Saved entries
/---

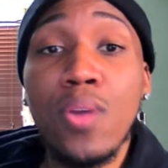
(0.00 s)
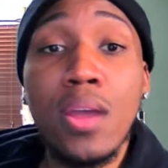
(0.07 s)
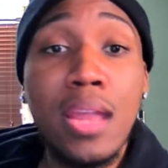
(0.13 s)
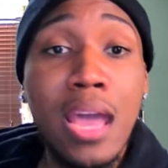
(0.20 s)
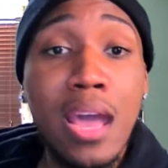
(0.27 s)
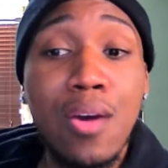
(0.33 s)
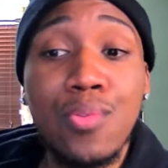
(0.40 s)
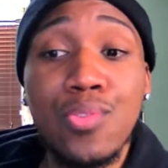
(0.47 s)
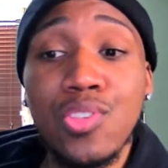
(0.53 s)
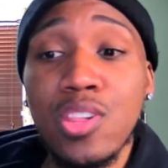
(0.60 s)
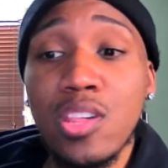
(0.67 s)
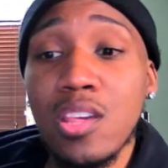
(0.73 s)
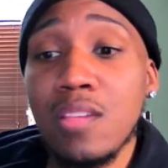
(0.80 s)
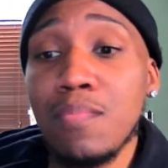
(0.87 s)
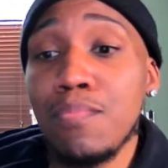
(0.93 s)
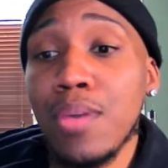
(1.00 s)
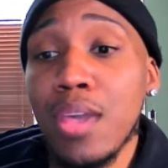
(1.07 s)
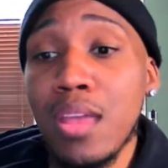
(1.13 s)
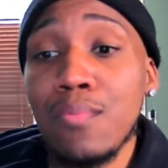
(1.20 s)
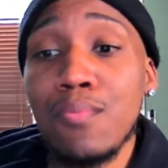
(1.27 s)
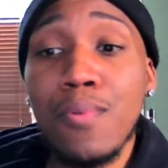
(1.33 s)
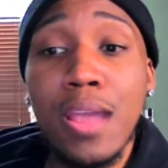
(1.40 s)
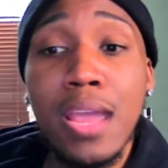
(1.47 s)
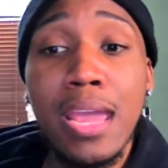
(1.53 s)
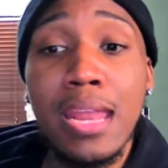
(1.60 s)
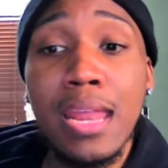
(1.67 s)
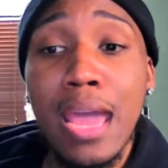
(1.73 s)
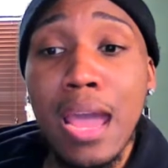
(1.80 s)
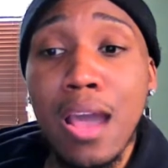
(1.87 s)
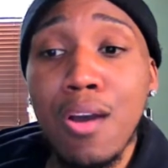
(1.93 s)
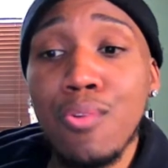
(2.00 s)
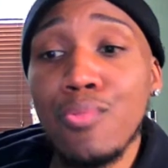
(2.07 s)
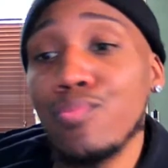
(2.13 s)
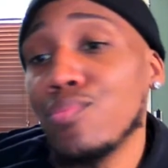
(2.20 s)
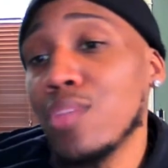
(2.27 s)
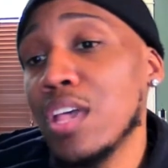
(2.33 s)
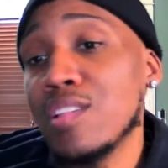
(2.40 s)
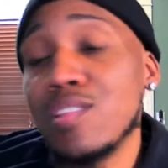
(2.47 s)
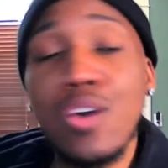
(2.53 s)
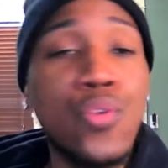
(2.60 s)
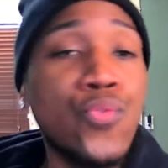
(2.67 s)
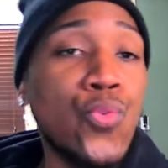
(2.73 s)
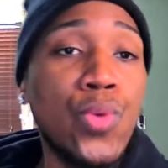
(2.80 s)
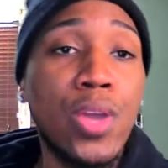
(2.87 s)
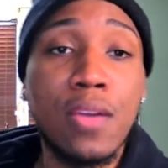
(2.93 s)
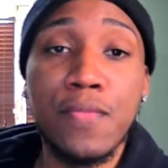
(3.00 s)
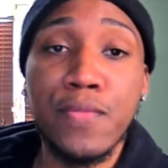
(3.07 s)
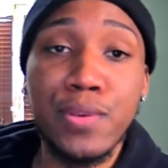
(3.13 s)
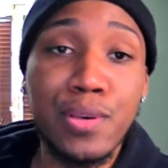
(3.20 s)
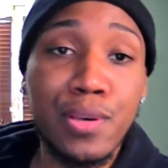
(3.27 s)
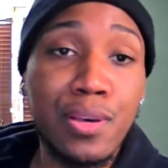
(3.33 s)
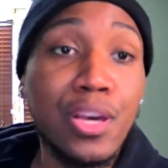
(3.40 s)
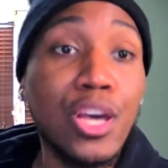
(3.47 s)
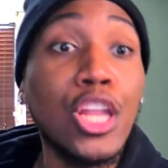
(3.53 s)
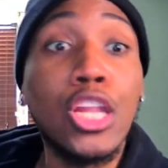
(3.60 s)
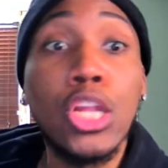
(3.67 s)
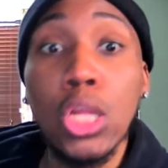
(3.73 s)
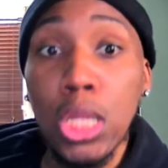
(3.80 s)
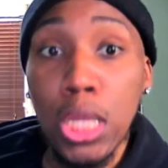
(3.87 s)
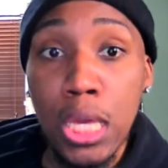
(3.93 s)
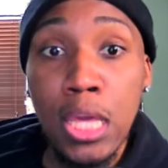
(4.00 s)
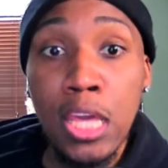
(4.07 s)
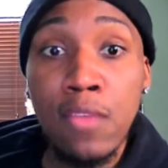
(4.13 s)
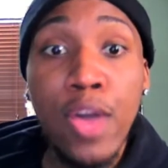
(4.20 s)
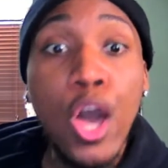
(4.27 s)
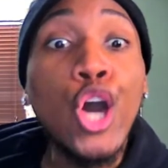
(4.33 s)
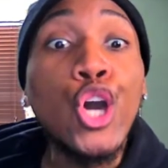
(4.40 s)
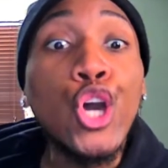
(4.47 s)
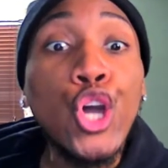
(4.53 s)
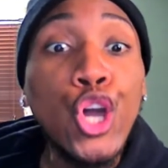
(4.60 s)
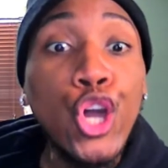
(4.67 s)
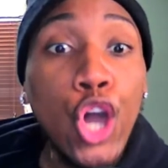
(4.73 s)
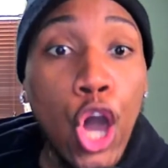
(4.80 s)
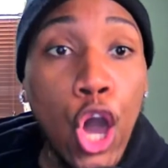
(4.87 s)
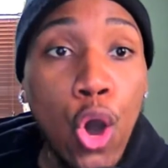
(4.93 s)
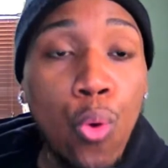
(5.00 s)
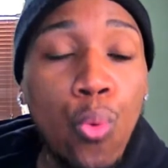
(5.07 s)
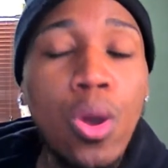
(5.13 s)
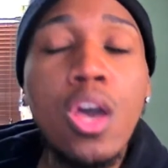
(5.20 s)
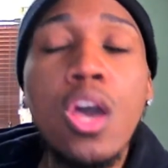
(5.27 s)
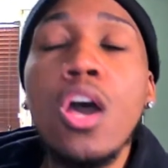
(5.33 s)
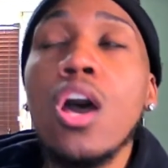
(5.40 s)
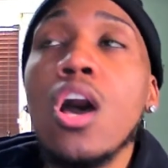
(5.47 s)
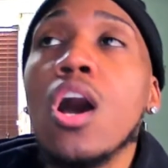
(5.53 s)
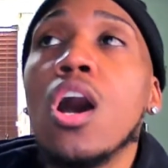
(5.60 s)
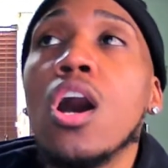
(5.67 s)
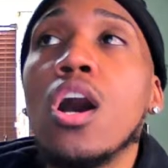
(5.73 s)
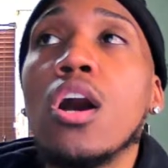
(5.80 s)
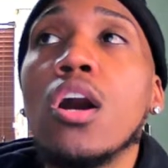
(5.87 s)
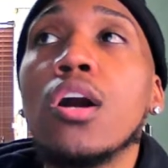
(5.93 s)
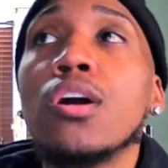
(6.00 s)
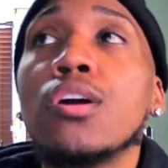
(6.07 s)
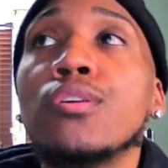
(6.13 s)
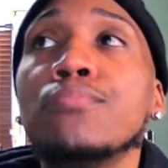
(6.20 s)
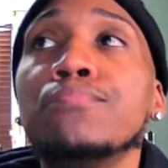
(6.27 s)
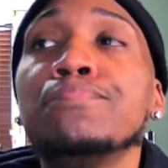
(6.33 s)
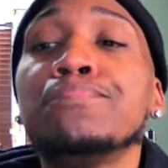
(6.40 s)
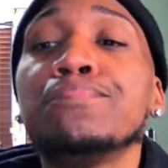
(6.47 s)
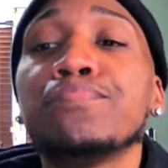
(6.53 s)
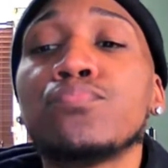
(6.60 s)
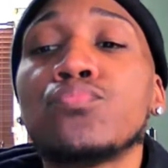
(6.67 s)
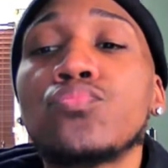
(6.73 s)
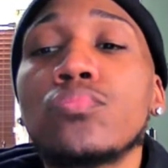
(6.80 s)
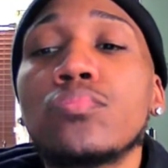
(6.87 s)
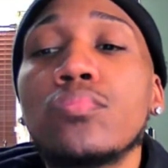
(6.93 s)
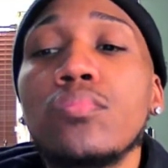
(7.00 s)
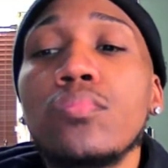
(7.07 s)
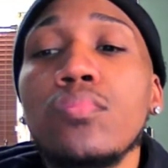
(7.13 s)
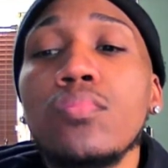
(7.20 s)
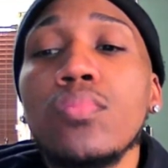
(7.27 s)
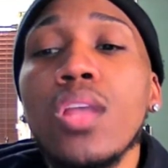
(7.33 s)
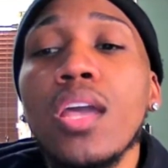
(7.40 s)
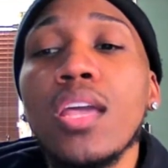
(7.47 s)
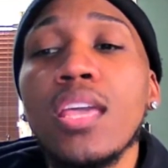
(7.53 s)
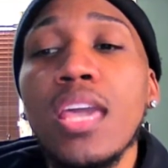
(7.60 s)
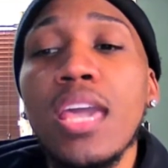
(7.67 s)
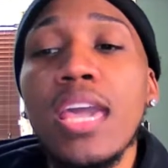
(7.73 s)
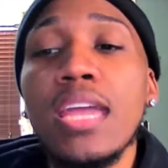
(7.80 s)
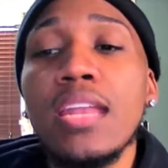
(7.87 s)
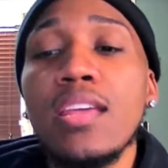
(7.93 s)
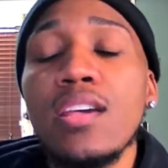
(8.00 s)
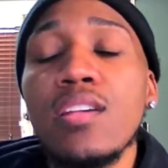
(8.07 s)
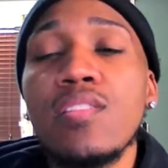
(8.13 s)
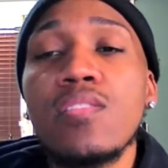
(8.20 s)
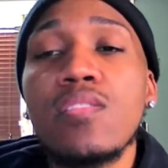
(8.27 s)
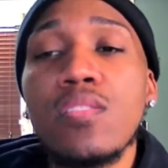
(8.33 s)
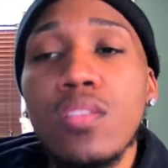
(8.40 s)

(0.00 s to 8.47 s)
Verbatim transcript: out. She been ran out. It's over with for her. Leave. Go. Um, Candiace,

\---

# TASK PROMPT:
Copy out all of the data word for word. Do not carry over any picture.

# RESPONSE AREA:
(0.00 s)
(0.07 s)
(0.13 s)
(0.20 s)
(0.27 s)
(0.33 s)
(0.40 s)
(0.47 s)
(0.53 s)
(0.60 s)
(0.67 s)
(0.73 s)
(0.80 s)
(0.87 s)
(0.93 s)
(1.00 s)
(1.07 s)
(1.13 s)
(1.20 s)
(1.27 s)
(1.33 s)
(1.40 s)
(1.47 s)
(1.53 s)
(1.60 s)
(1.67 s)
(1.73 s)
(1.80 s)
(1.87 s)
(1.93 s)
(2.00 s)
(2.07 s)
(2.13 s)
(2.20 s)
(2.27 s)
(2.33 s)
(2.40 s)
(2.47 s)
(2.53 s)
(2.60 s)
(2.67 s)
(2.73 s)
(2.80 s)
(2.87 s)
(2.93 s)
(3.00 s)
(3.07 s)
(3.13 s)
(3.20 s)
(3.27 s)
(3.33 s)
(3.40 s)
(3.47 s)
(3.53 s)
(3.60 s)
(3.67 s)
(3.73 s)
(3.80 s)
(3.87 s)
(3.93 s)
(4.00 s)
(4.07 s)
(4.13 s)
(4.20 s)
(4.27 s)
(4.33 s)
(4.40 s)
(4.47 s)
(4.53 s)
(4.60 s)
(4.67 s)
(4.73 s)
(4.80 s)
(4.87 s)
(4.93 s)
(5.00 s)
(5.07 s)
(5.13 s)
(5.20 s)
(5.27 s)
(5.33 s)
(5.40 s)
(5.47 s)
(5.53 s)
(5.60 s)
(5.67 s)
(5.73 s)
(5.80 s)
(5.87 s)
(5.93 s)
(6.00 s)
(6.07 s)
(6.13 s)
(6.20 s)
(6.27 s)
(6.33 s)
(6.40 s)
(6.47 s)
(6.53 s)
(6.60 s)
(6.67 s)
(6.73 s)
(6.80 s)
(6.87 s)
(6.93 s)
(7.00 s)
(7.07 s)
(7.13 s)
(7.20 s)
(7.27 s)
(7.33 s)
(7.40 s)
(7.47 s)
(7.53 s)
(7.60 s)
(7.67 s)
(7.73 s)
(7.80 s)
(7.87 s)
(7.93 s)
(8.00 s)
(8.07 s)
(8.13 s)
(8.20 s)
(8.27 s)
(8.33 s)
(8.40 s)

(0.00 s to 8.47 s)
Verbatim transcript: out. She been ran out. It's over with for her. Leave. Go. Um, Candiace,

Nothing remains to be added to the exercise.